**Dataset entries:**
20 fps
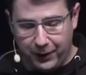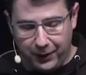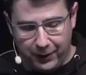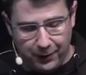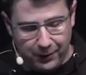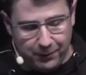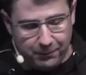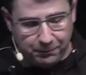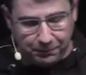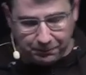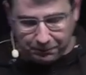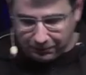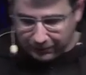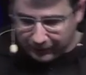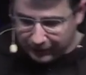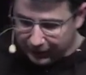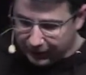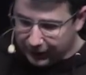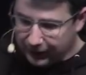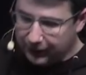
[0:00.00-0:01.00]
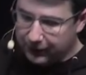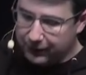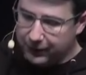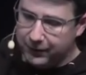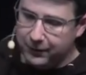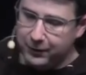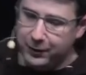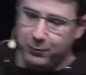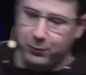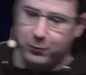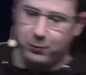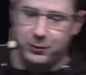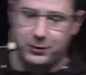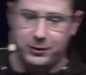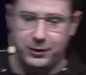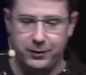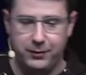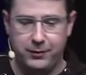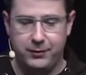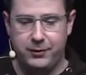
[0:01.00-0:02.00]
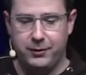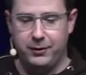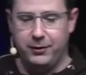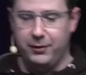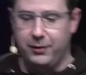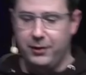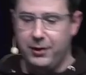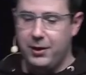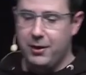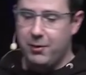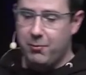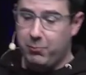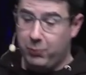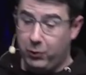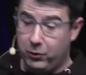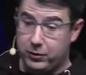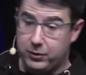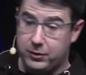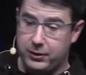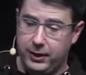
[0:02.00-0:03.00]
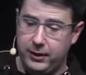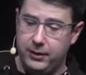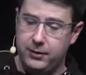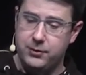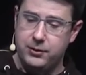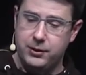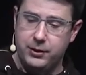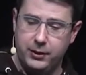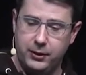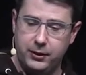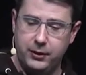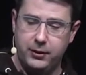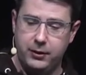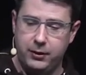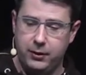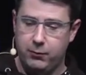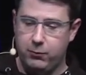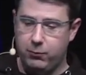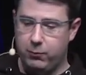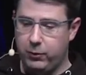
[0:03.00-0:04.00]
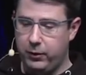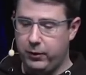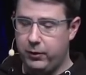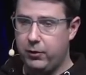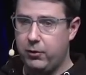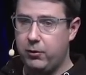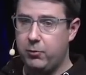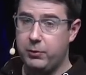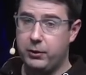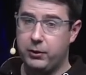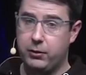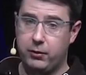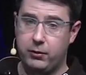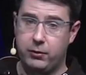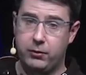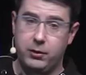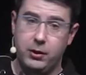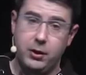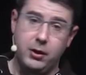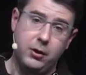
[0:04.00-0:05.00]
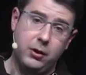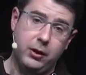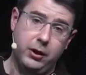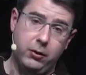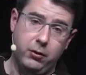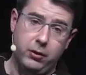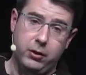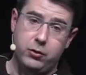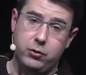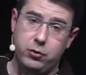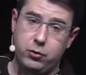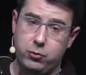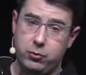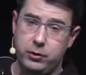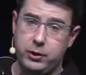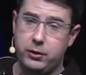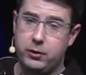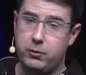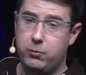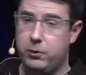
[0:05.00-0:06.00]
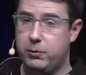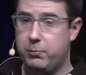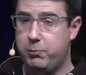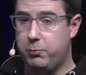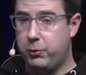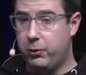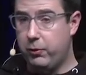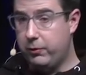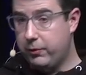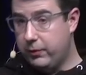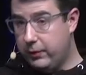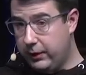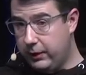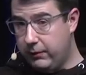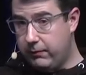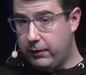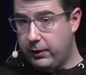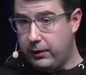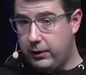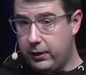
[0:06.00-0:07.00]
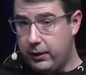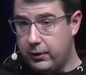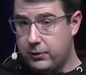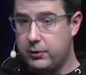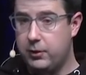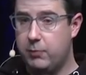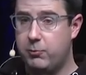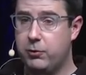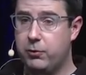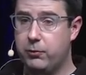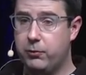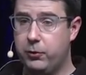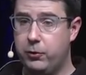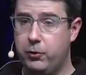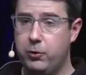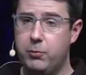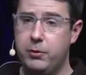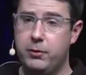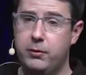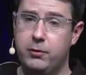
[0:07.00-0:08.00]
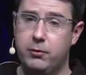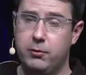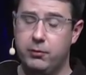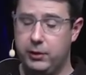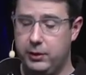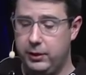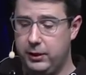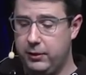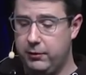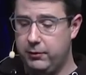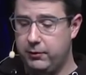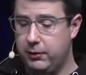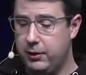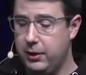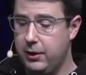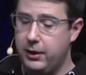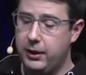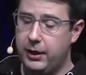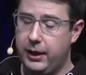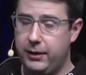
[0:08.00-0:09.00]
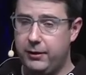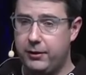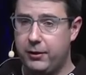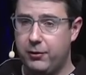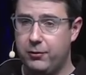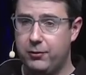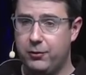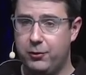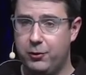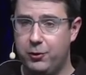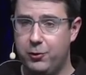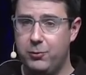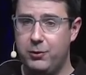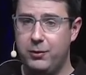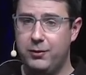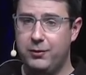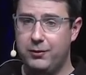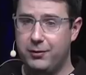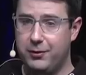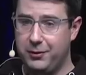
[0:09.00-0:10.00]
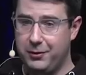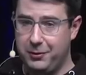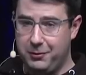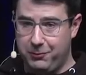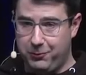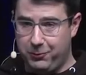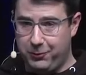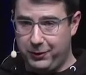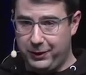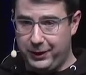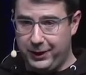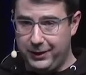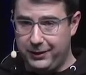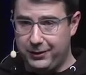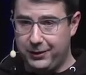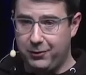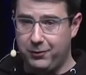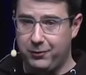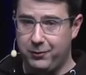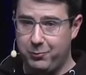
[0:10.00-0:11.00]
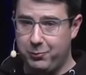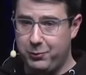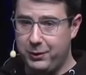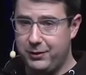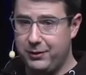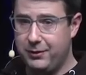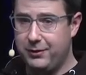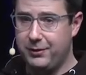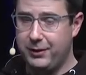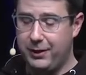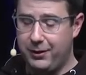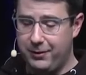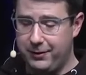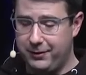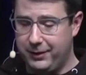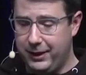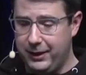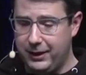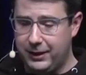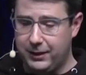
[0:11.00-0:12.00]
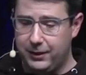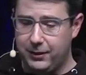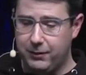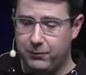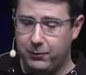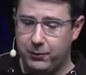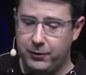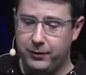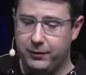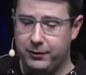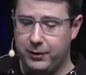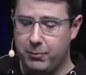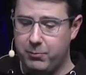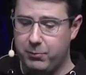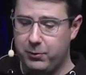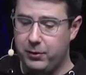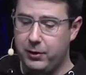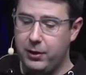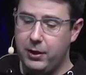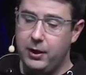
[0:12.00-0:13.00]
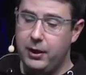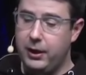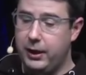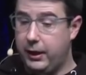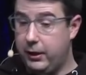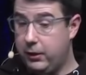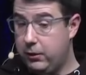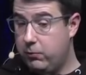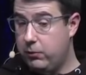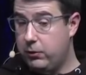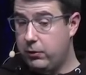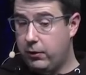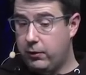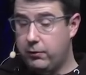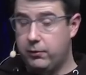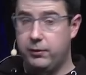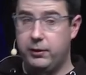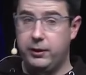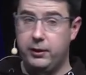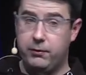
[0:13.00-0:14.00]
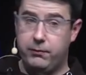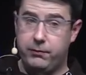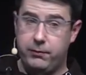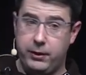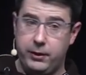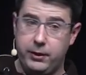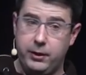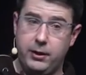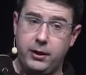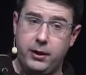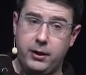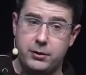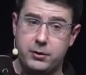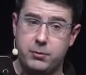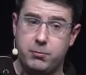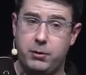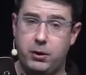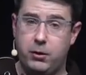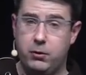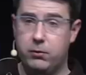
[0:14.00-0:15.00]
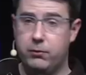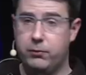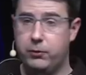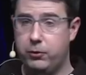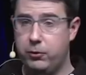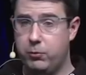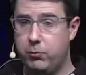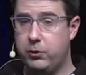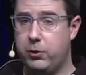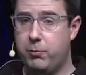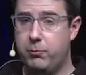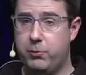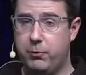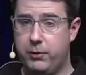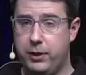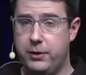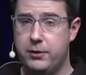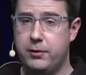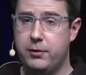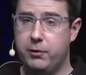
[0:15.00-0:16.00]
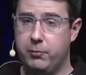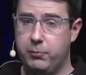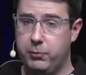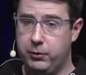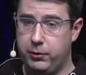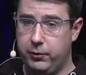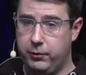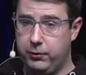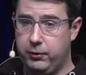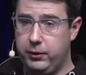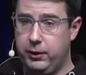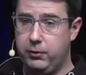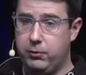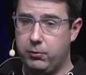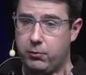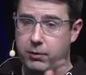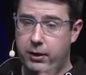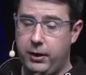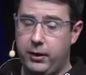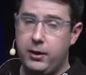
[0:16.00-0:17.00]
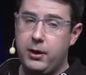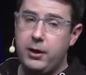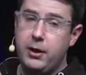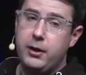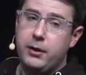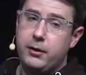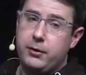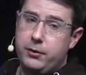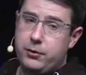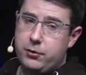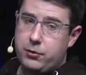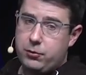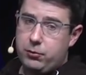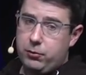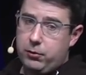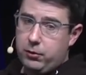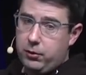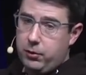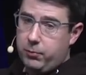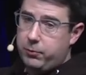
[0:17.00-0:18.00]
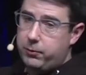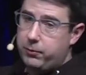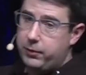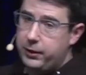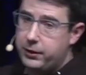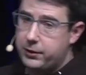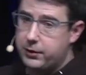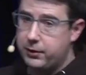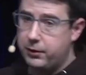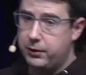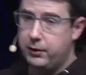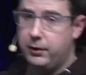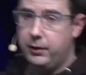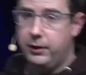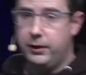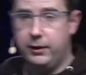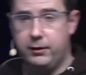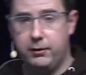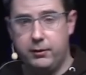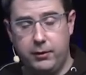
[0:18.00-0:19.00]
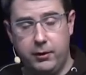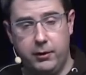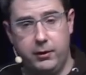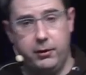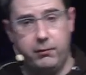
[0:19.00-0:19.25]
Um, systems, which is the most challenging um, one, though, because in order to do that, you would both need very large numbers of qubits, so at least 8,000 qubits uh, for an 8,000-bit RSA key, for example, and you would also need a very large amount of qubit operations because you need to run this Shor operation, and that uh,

**The task:** Could you transcribe exactly the lines from the line containing "[0:04.00-0:05.00]" through the final line of the records, both included, and nothing beyond them? The pictures should be left out.

**Task output:**
[0:04.00-0:05.00]
[0:05.00-0:06.00]
[0:06.00-0:07.00]
[0:07.00-0:08.00]
[0:08.00-0:09.00]
[0:09.00-0:10.00]
[0:10.00-0:11.00]
[0:11.00-0:12.00]
[0:12.00-0:13.00]
[0:13.00-0:14.00]
[0:14.00-0:15.00]
[0:15.00-0:16.00]
[0:16.00-0:17.00]
[0:17.00-0:18.00]
[0:18.00-0:19.00]
[0:19.00-0:19.25]
Um, systems, which is the most challenging um, one, though, because in order to do that, you would both need very large numbers of qubits, so at least 8,000 qubits uh, for an 8,000-bit RSA key, for example, and you would also need a very large amount of qubit operations because you need to run this Shor operation, and that uh,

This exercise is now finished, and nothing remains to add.